In Chrisitan Living in the Home, Jay Adams has some helpful tips in the last chapter of dealing with the logs in our eyes. He has us to work through our sinful ways and ask ourselves what God wants us to do about them. I’ve adapted his thoughts to put together some steps to help us in dealing with our planks.

  1. Take the time to ask the Lord to search your heart (Psalm 139:23). Pray and ask the Lord where there is unconfessed sin in your life. Get specific. Confessing our sin is something we should be doing on a daily basis.
  2. On a sheet of paper make two columns side-by-side. On the first column write, “My Sinful Ways.” On the second column write, “What God Wants Me to Do About Them.” Look at God’s Word and write out specific verses that address each of the sinful areas you’re struggling with.
  3. Confess your sins in repentance to God. (1 John 1:9)
  4. Seek forgiveness to those you have hurt. Your husband or children or parents etc. Let them know you have sought God’s forgiveness and now you humbly desire to seek theirs. You only speak of your sins and failures here. Be ready that the other person may not forgive you, but you are doing this in obedience to God and cannot determine their reactions. They may have faults in the situation, but you are only addressing yours, so you need to do this without any expectation on the responses of others. Again, you are acting in obedience to God and desire to please Him (Colossians 3:13, Matthew 5:23-24).
  5. Make sure you right any wrongs that you can and pray that the Lord would help you to break these sinful patterns or areas in your life.

Helpful Reminders:

We are good at finding specks, but there was a saying that for every one finger we point at someone we need to point four back at ourselves. The more critical our attitude of others is, the more we will be blind to our own faults. May we seek the Lord and ask Him to do spiritual surgery on us first, so we may confess, repent, and mourn over our own sin.

Rather, speaking the truth in love, we are to grow up in every way into him who is the head, into Christ,

~ Ephesians 4:15

How do we know we’re ready to do eye surgery on our brother? We will be more bothered by our own sin then we are of theirs. As someone has wisely stated, don’t put your finger on someone’s faults unless that “finger” is part of a “helping hand.”

“If we focus on self we see nothing, if we focus on others we see specs in their eyes, if we focus on Christ we see the logs in our own eyes.”

~ Burk Parsons

Judging Endorsed:

This next section comes from my closing notes on a recent sermon from church – we’re working through the Sermon on the Mount as we go through the book of Matthew and Pastor Ross had some helpful thoughts as to how we can judge biblically. You can listen to the whole sermon called Instruction About Judging here.

  1. Judge others with humility; we need to see each other as fellow tax collectors.

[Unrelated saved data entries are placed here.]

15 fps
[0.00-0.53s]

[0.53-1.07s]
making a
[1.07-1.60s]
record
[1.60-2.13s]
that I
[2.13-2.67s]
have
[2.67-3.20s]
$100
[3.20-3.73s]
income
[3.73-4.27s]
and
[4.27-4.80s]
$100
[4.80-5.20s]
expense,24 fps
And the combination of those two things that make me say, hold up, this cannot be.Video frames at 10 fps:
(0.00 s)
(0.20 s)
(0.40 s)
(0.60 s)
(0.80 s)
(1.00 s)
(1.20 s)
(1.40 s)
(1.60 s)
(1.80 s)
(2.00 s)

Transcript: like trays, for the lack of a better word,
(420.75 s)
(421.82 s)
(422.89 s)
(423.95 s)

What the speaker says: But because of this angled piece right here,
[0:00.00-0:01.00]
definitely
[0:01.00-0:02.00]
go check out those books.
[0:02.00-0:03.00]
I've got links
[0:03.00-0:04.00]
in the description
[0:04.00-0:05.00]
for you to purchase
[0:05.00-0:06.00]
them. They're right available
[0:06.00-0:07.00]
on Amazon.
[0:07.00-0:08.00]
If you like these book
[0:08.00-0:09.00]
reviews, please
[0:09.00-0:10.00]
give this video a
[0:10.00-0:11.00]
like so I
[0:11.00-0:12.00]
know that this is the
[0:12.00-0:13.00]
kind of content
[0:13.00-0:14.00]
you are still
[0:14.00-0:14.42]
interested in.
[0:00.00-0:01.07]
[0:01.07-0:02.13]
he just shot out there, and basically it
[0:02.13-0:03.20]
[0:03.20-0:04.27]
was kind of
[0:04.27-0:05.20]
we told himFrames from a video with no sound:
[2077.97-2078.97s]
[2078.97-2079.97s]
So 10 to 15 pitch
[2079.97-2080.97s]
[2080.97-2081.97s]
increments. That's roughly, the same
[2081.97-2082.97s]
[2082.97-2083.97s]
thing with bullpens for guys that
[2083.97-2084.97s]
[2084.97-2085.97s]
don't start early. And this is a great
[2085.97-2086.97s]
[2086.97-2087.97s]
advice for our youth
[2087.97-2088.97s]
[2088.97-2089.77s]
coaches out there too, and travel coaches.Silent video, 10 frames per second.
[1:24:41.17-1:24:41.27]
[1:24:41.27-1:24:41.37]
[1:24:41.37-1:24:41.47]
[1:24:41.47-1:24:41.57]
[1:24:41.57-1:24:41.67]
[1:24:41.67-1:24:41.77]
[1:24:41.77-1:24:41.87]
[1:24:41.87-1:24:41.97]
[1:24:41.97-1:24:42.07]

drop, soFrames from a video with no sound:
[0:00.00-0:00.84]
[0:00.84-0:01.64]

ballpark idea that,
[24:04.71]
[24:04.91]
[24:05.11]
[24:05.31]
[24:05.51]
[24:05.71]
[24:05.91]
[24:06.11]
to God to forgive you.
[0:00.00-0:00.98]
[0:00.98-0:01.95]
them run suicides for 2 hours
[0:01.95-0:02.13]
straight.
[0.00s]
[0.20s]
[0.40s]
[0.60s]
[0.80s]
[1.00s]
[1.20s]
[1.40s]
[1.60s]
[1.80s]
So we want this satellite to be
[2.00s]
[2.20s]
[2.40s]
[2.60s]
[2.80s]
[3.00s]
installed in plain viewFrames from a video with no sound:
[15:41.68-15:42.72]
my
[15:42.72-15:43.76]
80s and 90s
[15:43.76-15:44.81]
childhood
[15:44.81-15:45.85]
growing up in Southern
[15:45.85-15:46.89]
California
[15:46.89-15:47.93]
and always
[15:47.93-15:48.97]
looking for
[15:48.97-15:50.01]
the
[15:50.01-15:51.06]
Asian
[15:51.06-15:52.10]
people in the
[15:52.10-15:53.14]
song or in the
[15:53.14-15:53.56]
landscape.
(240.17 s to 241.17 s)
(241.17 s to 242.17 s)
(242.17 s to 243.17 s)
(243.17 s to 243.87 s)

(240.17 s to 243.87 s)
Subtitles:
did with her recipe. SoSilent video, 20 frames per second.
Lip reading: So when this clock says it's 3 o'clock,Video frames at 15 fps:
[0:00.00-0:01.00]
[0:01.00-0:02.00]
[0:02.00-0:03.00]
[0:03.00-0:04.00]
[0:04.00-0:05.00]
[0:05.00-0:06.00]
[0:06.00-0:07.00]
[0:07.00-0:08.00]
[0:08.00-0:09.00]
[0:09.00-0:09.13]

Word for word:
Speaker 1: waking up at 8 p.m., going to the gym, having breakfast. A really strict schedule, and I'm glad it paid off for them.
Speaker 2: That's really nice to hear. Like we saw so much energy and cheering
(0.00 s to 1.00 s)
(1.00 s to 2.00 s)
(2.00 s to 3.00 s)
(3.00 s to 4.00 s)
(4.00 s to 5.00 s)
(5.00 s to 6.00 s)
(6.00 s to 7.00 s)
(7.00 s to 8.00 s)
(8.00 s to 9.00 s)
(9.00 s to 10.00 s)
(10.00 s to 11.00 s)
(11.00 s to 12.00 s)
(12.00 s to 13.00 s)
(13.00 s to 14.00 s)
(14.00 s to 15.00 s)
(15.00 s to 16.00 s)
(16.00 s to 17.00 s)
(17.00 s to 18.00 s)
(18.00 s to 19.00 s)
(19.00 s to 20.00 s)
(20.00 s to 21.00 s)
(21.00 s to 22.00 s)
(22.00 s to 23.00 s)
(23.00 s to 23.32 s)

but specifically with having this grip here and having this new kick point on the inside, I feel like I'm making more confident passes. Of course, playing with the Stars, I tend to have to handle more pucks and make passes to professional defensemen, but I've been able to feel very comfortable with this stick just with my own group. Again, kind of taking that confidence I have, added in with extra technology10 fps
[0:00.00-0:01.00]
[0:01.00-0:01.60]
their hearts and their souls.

Get the pieces gently out of each other’s eyes (Galatians 6:1).
  2. With a clarity of vision. Get the log out of your own eye. Admit your own sin in humble confession before God.
  3. It should be caring confrontation and not a mission to find wrong in the lives of others. It needs to be motivated by care and love for the other person.

Let no corrupting talk come out of your mouths, but only such as is good for building up, as fits the occasion, that it may give grace to those who hear.

~ Ephesians 4:29

 

“There is something in yourself that is worthy of your consideration, something that you ought to consider, it big, blinding beam in your own eye. As for the mote that is in your brother’s eye, there is no need that you should even see it. Why beholdest thou it? Charity is ever a little blind to the faults of others, for it remembers so well its own.”